Una pionera oceánica

Ángeles Alvariño, no solo fue una pionera en el mundo de la ciencia también fue una luchadora infatigable por los derechos de las mujeres científicas en todos los ámbitos y muy especialmente en el de la igualdad salarial. dejó más de un centenar de artículos científicos en reputadas revistas científicas internacionales, así como monografías, capítulos de libros y un libro sobre la historia de las expediciones científicas españolas.

Gracias a sus análisis de muestras biológicas procedentes de lugares muy alejados y áreas restringidas como los mares de Cortés (México) o del Sur de China, describió 22 nuevas especies planctónicas, dos de las cuales llevan su apellido: el quetognato Aidanosagitta alvarinoae y la hidromedusa Lizzia alvarinoae. Se convirtió en una experta mundial en diferentes grupos del zooplancton depredador, donde muchas especies resultaron útiles como indicadoras de masas de agua concretas y corrientes oceánicas.
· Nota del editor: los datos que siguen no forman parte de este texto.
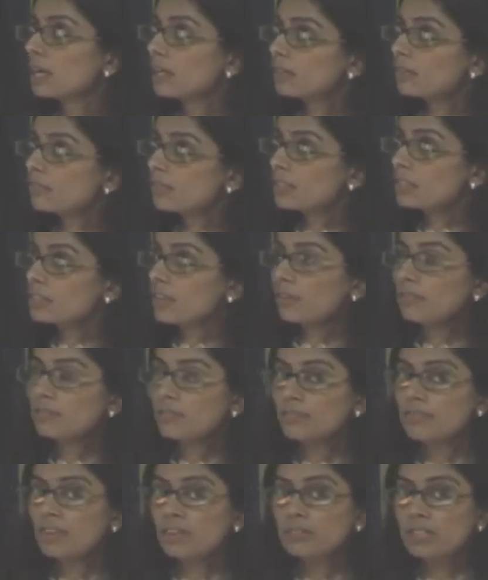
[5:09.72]
The Free
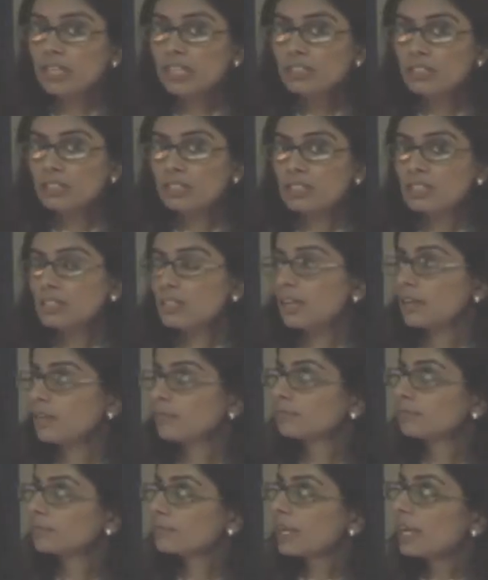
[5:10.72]
Software Foundation is there.
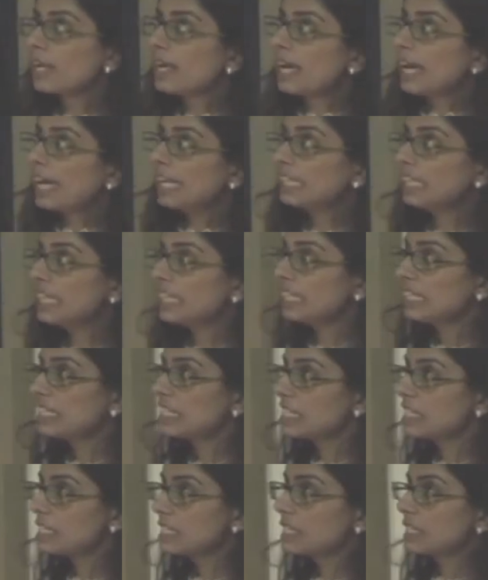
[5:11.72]
And then there
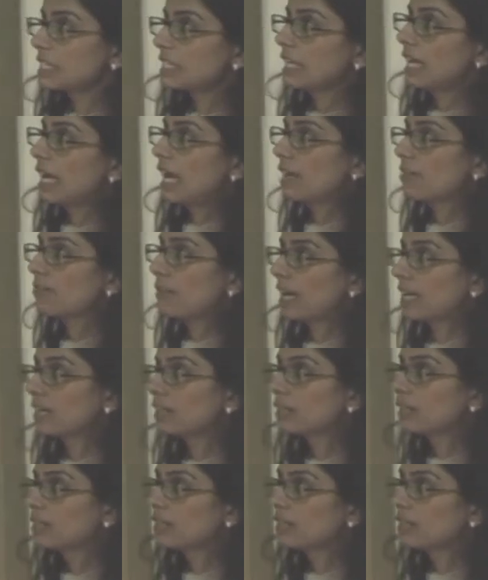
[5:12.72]
is IMAC,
Resultado de imagen de Ángeles Alvariño

Buque oceanográfico Ángeles Alvariño botado en 2012 en Vigo

En 2012 comenzó a surcar los mares el buque oceanográfico Ángeles Alvariño amadrinado por la hija de la científica. El buque pertenece al Instituto Español de Oceanografía. El Ángeles Alvariño está dotado para la investigación de geología marina, oceanografía física y química, biología marina, pesquerías y control medioambiental. A bordo del mismo, 15 investigadores siguen escudriñando los secretos del océano al que dedicó su carrera Alvariño.